§ Input data:
• • • • • • •
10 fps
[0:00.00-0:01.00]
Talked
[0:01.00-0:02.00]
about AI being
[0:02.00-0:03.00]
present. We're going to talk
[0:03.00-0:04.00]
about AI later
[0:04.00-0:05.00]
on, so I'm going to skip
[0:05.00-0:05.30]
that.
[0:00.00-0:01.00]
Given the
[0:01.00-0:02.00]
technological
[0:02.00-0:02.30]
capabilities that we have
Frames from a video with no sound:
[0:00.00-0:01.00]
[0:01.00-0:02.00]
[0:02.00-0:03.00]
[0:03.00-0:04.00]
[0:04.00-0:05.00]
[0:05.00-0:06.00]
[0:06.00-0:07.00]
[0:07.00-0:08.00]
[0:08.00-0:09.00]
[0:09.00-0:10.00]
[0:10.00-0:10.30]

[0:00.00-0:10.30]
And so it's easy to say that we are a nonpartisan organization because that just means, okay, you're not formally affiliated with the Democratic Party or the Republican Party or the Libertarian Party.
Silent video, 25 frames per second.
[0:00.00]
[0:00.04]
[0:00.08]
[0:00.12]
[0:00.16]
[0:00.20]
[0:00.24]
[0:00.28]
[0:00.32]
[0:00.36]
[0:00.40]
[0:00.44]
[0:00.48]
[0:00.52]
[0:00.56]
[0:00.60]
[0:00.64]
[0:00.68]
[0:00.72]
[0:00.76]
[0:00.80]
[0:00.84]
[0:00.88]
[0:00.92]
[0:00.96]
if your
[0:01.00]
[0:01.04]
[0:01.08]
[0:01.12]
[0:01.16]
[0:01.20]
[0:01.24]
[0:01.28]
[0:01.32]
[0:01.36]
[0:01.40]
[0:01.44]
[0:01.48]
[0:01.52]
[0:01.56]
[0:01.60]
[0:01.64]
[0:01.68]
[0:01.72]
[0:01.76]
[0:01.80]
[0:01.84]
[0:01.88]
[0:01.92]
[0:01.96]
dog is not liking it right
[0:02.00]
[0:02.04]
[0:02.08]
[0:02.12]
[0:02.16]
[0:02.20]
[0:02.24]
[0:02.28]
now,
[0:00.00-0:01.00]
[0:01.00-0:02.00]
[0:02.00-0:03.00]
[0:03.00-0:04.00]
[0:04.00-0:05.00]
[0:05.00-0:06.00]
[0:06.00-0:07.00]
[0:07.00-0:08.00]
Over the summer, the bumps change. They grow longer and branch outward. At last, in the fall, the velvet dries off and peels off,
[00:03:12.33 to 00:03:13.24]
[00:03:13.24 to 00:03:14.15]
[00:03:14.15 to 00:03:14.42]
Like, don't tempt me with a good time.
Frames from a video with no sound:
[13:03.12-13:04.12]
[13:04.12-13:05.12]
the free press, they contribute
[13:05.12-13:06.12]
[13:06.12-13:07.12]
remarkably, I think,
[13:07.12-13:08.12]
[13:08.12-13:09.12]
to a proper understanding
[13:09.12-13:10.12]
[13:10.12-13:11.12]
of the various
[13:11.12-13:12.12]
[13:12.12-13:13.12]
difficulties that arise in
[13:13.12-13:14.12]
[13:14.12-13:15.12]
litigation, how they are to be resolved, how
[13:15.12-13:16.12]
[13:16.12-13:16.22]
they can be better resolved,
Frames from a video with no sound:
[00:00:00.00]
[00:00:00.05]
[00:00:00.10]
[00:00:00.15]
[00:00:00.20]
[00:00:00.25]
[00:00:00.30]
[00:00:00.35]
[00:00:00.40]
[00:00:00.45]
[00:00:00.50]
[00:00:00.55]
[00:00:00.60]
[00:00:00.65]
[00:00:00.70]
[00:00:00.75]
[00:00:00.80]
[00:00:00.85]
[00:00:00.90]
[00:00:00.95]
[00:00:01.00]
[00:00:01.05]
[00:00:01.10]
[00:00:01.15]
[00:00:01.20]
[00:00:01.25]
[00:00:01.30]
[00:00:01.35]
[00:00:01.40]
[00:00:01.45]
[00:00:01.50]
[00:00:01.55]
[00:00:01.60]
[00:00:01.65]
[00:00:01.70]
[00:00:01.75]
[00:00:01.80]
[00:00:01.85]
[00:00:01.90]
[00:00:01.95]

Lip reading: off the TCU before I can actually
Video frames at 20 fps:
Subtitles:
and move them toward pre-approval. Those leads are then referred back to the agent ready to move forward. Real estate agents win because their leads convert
• • • • • • •
§ Exercise: All of the data above is to be given again, word for word.

§ Solution to this exercise:
10 fps
[0:00.00-0:01.00]
Talked
[0:01.00-0:02.00]
about AI being
[0:02.00-0:03.00]
present. We're going to talk
[0:03.00-0:04.00]
about AI later
[0:04.00-0:05.00]
on, so I'm going to skip
[0:05.00-0:05.30]
that.
[0:00.00-0:01.00]
Given the
[0:01.00-0:02.00]
technological
[0:02.00-0:02.30]
capabilities that we have
Frames from a video with no sound:
[0:00.00-0:01.00]
[0:01.00-0:02.00]
[0:02.00-0:03.00]
[0:03.00-0:04.00]
[0:04.00-0:05.00]
[0:05.00-0:06.00]
[0:06.00-0:07.00]
[0:07.00-0:08.00]
[0:08.00-0:09.00]
[0:09.00-0:10.00]
[0:10.00-0:10.30]

[0:00.00-0:10.30]
And so it's easy to say that we are a nonpartisan organization because that just means, okay, you're not formally affiliated with the Democratic Party or the Republican Party or the Libertarian Party.
Silent video, 25 frames per second.
[0:00.00]
[0:00.04]
[0:00.08]
[0:00.12]
[0:00.16]
[0:00.20]
[0:00.24]
[0:00.28]
[0:00.32]
[0:00.36]
[0:00.40]
[0:00.44]
[0:00.48]
[0:00.52]
[0:00.56]
[0:00.60]
[0:00.64]
[0:00.68]
[0:00.72]
[0:00.76]
[0:00.80]
[0:00.84]
[0:00.88]
[0:00.92]
[0:00.96]
if your
[0:01.00]
[0:01.04]
[0:01.08]
[0:01.12]
[0:01.16]
[0:01.20]
[0:01.24]
[0:01.28]
[0:01.32]
[0:01.36]
[0:01.40]
[0:01.44]
[0:01.48]
[0:01.52]
[0:01.56]
[0:01.60]
[0:01.64]
[0:01.68]
[0:01.72]
[0:01.76]
[0:01.80]
[0:01.84]
[0:01.88]
[0:01.92]
[0:01.96]
dog is not liking it right
[0:02.00]
[0:02.04]
[0:02.08]
[0:02.12]
[0:02.16]
[0:02.20]
[0:02.24]
[0:02.28]
now,
[0:00.00-0:01.00]
[0:01.00-0:02.00]
[0:02.00-0:03.00]
[0:03.00-0:04.00]
[0:04.00-0:05.00]
[0:05.00-0:06.00]
[0:06.00-0:07.00]
[0:07.00-0:08.00]
Over the summer, the bumps change. They grow longer and branch outward. At last, in the fall, the velvet dries off and peels off,
[00:03:12.33 to 00:03:13.24]
[00:03:13.24 to 00:03:14.15]
[00:03:14.15 to 00:03:14.42]
Like, don't tempt me with a good time.
Frames from a video with no sound:
[13:03.12-13:04.12]
[13:04.12-13:05.12]
the free press, they contribute
[13:05.12-13:06.12]
[13:06.12-13:07.12]
remarkably, I think,
[13:07.12-13:08.12]
[13:08.12-13:09.12]
to a proper understanding
[13:09.12-13:10.12]
[13:10.12-13:11.12]
of the various
[13:11.12-13:12.12]
[13:12.12-13:13.12]
difficulties that arise in
[13:13.12-13:14.12]
[13:14.12-13:15.12]
litigation, how they are to be resolved, how
[13:15.12-13:16.12]
[13:16.12-13:16.22]
they can be better resolved,
Frames from a video with no sound:
[00:00:00.00]
[00:00:00.05]
[00:00:00.10]
[00:00:00.15]
[00:00:00.20]
[00:00:00.25]
[00:00:00.30]
[00:00:00.35]
[00:00:00.40]
[00:00:00.45]
[00:00:00.50]
[00:00:00.55]
[00:00:00.60]
[00:00:00.65]
[00:00:00.70]
[00:00:00.75]
[00:00:00.80]
[00:00:00.85]
[00:00:00.90]
[00:00:00.95]
[00:00:01.00]
[00:00:01.05]
[00:00:01.10]
[00:00:01.15]
[00:00:01.20]
[00:00:01.25]
[00:00:01.30]
[00:00:01.35]
[00:00:01.40]
[00:00:01.45]
[00:00:01.50]
[00:00:01.55]
[00:00:01.60]
[00:00:01.65]
[00:00:01.70]
[00:00:01.75]
[00:00:01.80]
[00:00:01.85]
[00:00:01.90]
[00:00:01.95]

Lip reading: off the TCU before I can actually
Video frames at 20 fps:
Subtitles:
and move them toward pre-approval. Those leads are then referred back to the agent ready to move forward. Real estate agents win because their leads convert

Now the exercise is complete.